Every entry below must be repeated exactly; skip the pictures.

** Data excerpts follows **

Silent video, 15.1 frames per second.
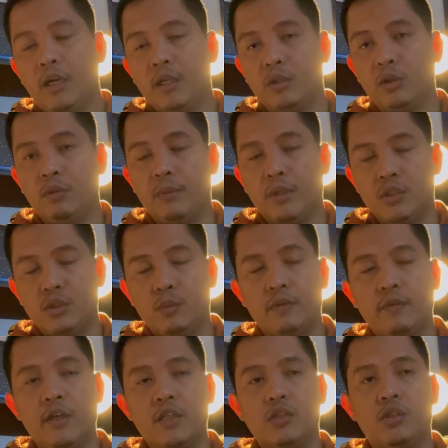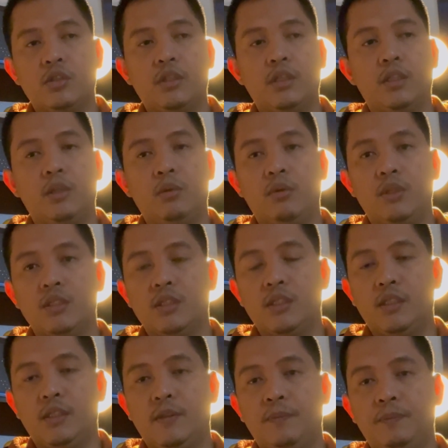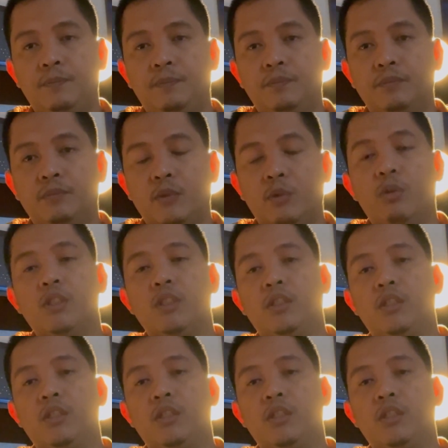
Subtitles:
told my supervisor that it was in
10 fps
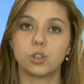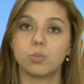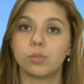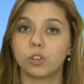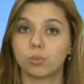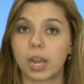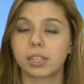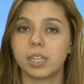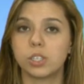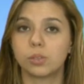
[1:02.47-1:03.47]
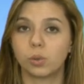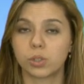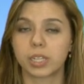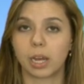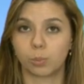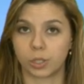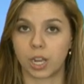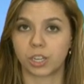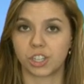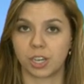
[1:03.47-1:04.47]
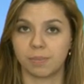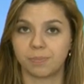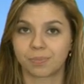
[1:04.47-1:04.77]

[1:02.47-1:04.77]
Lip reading: to move directly to full-scale production.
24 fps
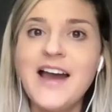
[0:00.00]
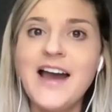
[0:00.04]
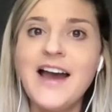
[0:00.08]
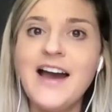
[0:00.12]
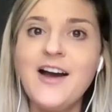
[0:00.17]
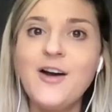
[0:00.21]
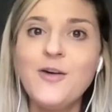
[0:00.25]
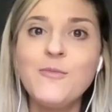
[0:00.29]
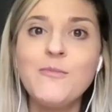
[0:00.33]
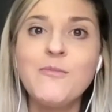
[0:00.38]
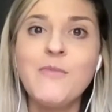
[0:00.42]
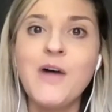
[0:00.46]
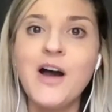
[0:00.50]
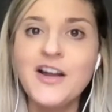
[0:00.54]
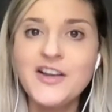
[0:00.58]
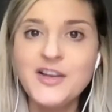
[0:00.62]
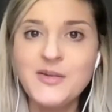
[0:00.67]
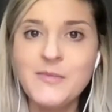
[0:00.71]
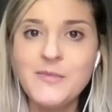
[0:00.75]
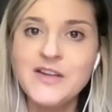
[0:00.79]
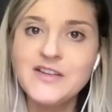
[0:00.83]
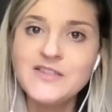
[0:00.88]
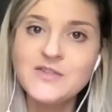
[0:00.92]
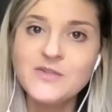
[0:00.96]

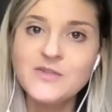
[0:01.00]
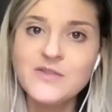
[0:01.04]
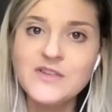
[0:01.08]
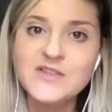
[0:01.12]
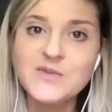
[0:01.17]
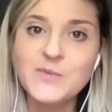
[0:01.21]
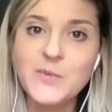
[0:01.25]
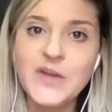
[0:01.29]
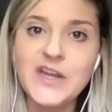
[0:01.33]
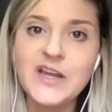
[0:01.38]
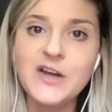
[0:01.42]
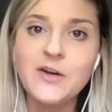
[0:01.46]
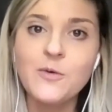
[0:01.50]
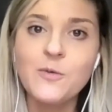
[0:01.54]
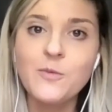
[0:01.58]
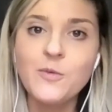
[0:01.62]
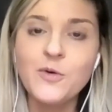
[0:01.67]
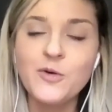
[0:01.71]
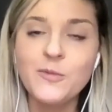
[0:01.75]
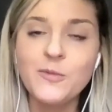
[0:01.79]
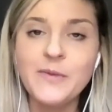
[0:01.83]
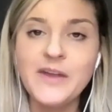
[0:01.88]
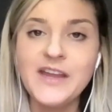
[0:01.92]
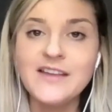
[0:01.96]
monumental this week
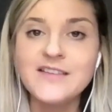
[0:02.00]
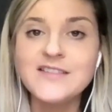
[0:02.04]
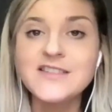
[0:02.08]
will be.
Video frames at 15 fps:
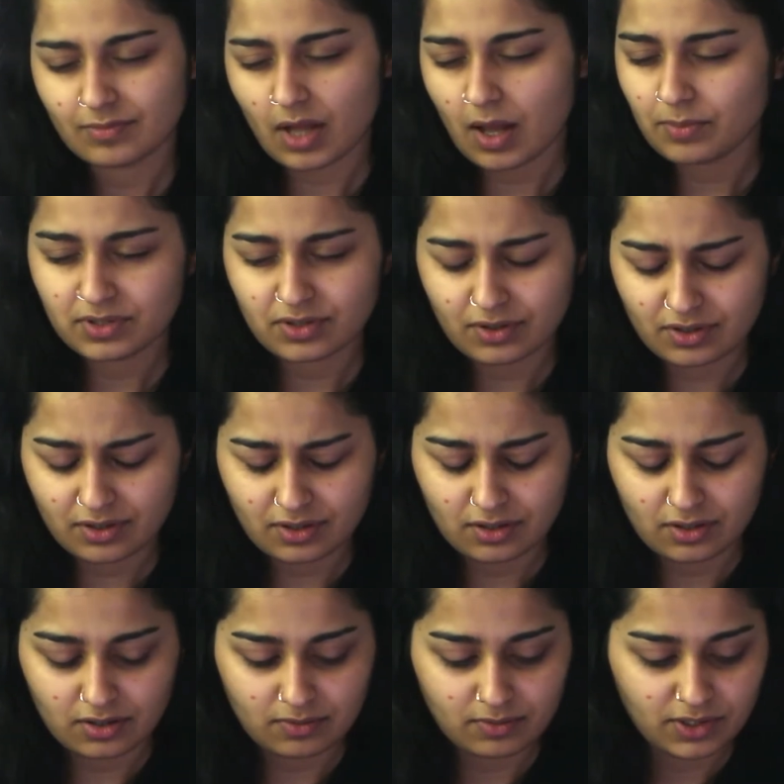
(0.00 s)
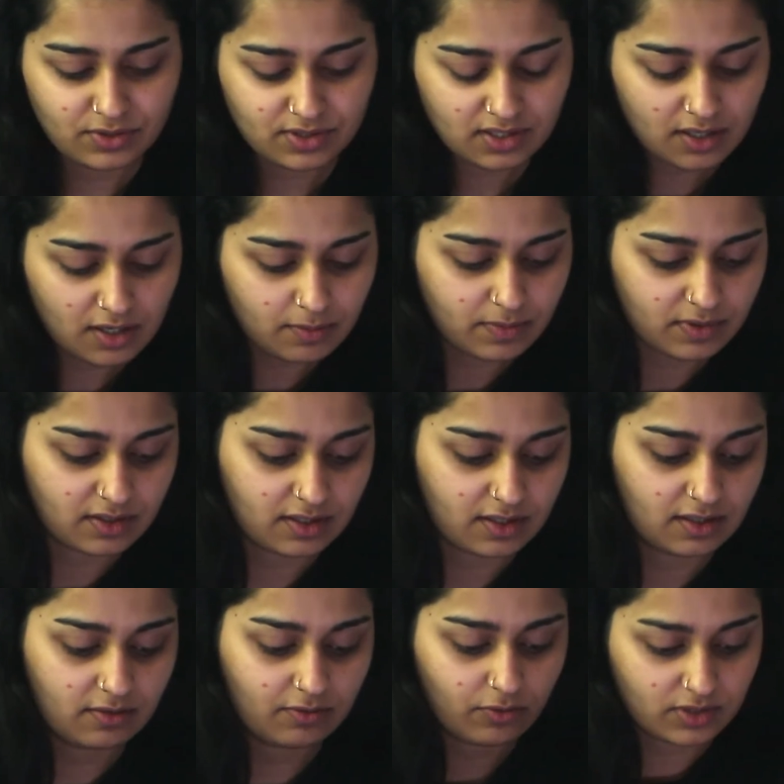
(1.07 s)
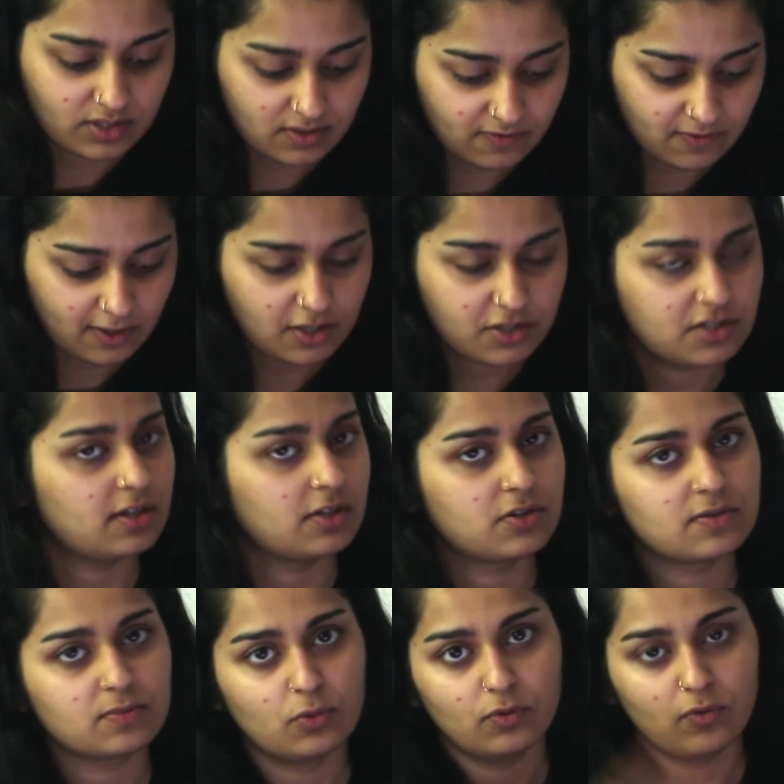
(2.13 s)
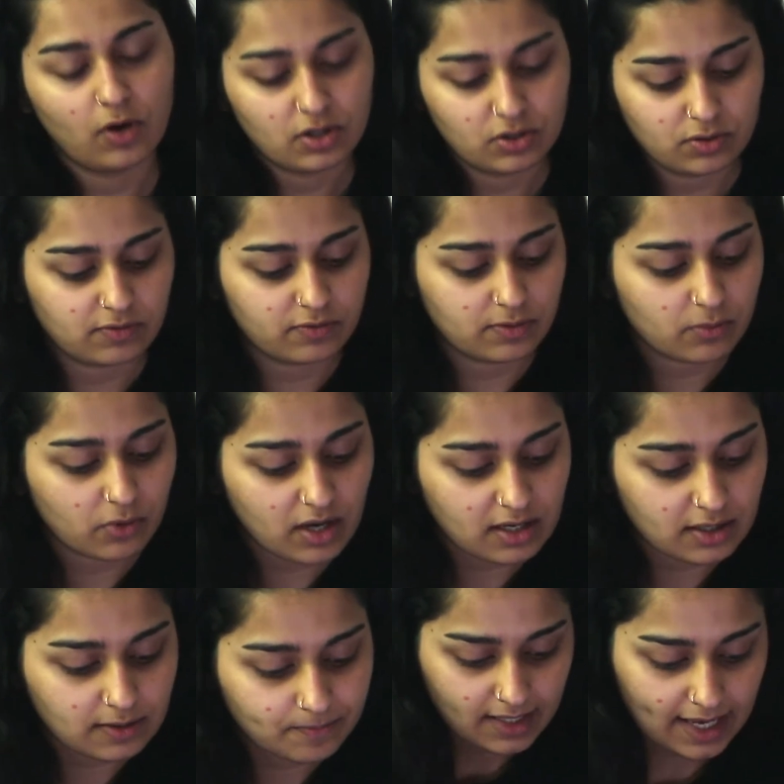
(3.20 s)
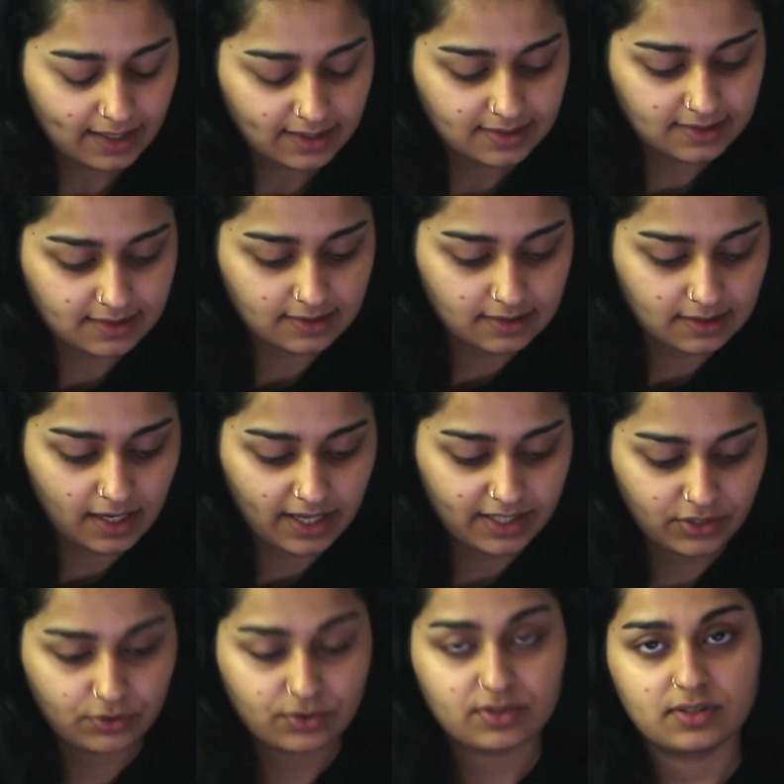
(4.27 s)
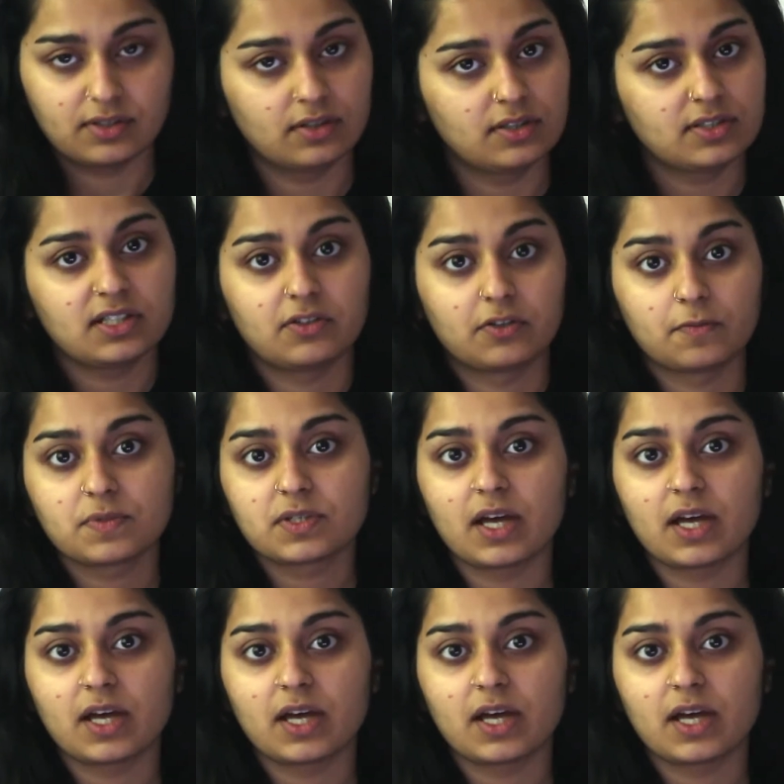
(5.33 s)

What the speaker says: I'm just gonna use that up, and then once it finishes, I'll just move on to a different brand. Next, I use the serums.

** End of Data excerpts **

- Response
Silent video, 15.1 frames per second.
Subtitles:
told my supervisor that it was in
10 fps
[1:02.47-1:03.47]
[1:03.47-1:04.47]
[1:04.47-1:04.77]

[1:02.47-1:04.77]
Lip reading: to move directly to full-scale production.
24 fps
[0:00.00]
[0:00.04]
[0:00.08]
[0:00.12]
[0:00.17]
[0:00.21]
[0:00.25]
[0:00.29]
[0:00.33]
[0:00.38]
[0:00.42]
[0:00.46]
[0:00.50]
[0:00.54]
[0:00.58]
[0:00.62]
[0:00.67]
[0:00.71]
[0:00.75]
[0:00.79]
[0:00.83]
[0:00.88]
[0:00.92]
[0:00.96]

[0:01.00]
[0:01.04]
[0:01.08]
[0:01.12]
[0:01.17]
[0:01.21]
[0:01.25]
[0:01.29]
[0:01.33]
[0:01.38]
[0:01.42]
[0:01.46]
[0:01.50]
[0:01.54]
[0:01.58]
[0:01.62]
[0:01.67]
[0:01.71]
[0:01.75]
[0:01.79]
[0:01.83]
[0:01.88]
[0:01.92]
[0:01.96]
monumental this week
[0:02.00]
[0:02.04]
[0:02.08]
will be.
Video frames at 15 fps:
(0.00 s)
(1.07 s)
(2.13 s)
(3.20 s)
(4.27 s)
(5.33 s)

What the speaker says: I'm just gonna use that up, and then once it finishes, I'll just move on to a different brand. Next, I use the serums.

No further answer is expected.